▶ [Input]:
((

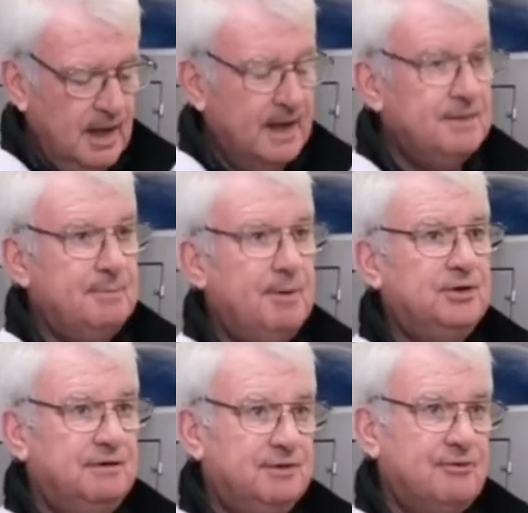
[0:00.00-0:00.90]
And the
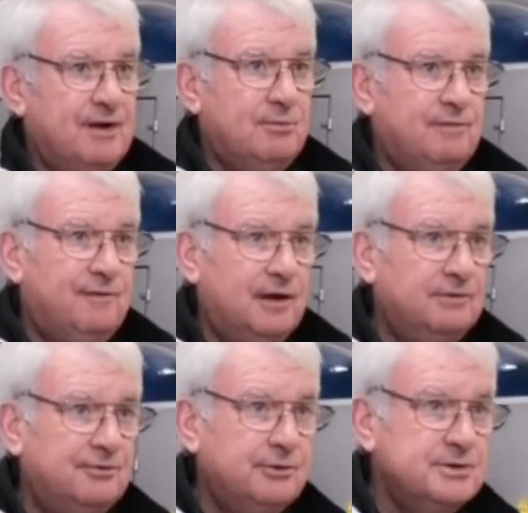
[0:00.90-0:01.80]
body of the grape will follow
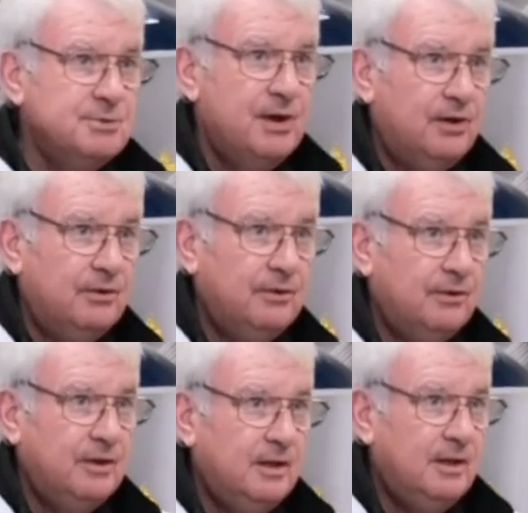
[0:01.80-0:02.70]
through as well.
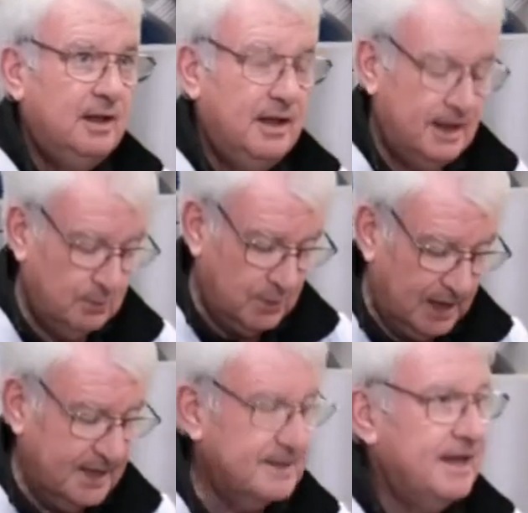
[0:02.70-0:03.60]
And we'll
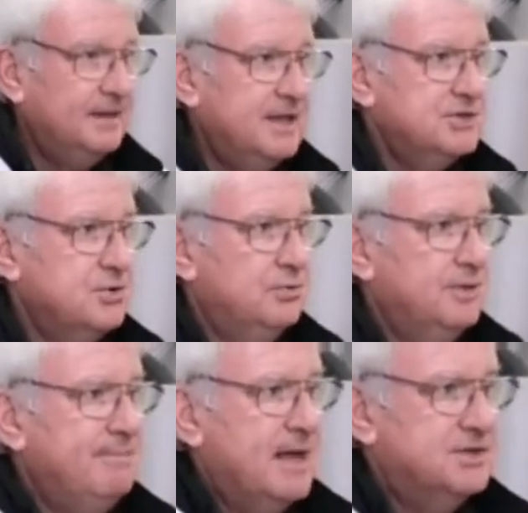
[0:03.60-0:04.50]
collect that, and that's called
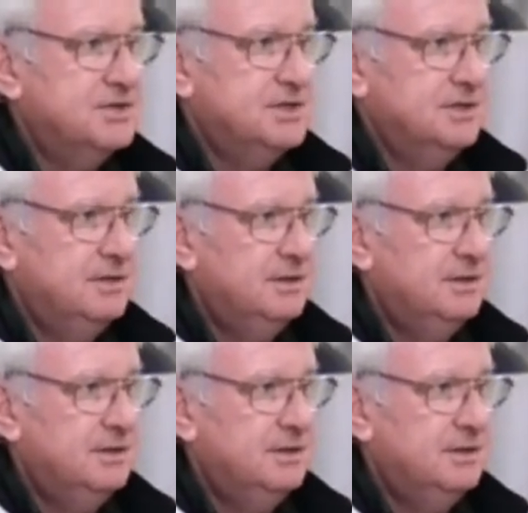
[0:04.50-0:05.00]
the must.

))

Retype, exactly and only, the lines from the one containing "[0:01.80-0:02.70]" through the end of the entries, both ends included, and omit all pictures.

▶ [Solution to the problem]:
[0:01.80-0:02.70]
through as well.
[0:02.70-0:03.60]
And we'll
[0:03.60-0:04.50]
collect that, and that's called
[0:04.50-0:05.00]
the must.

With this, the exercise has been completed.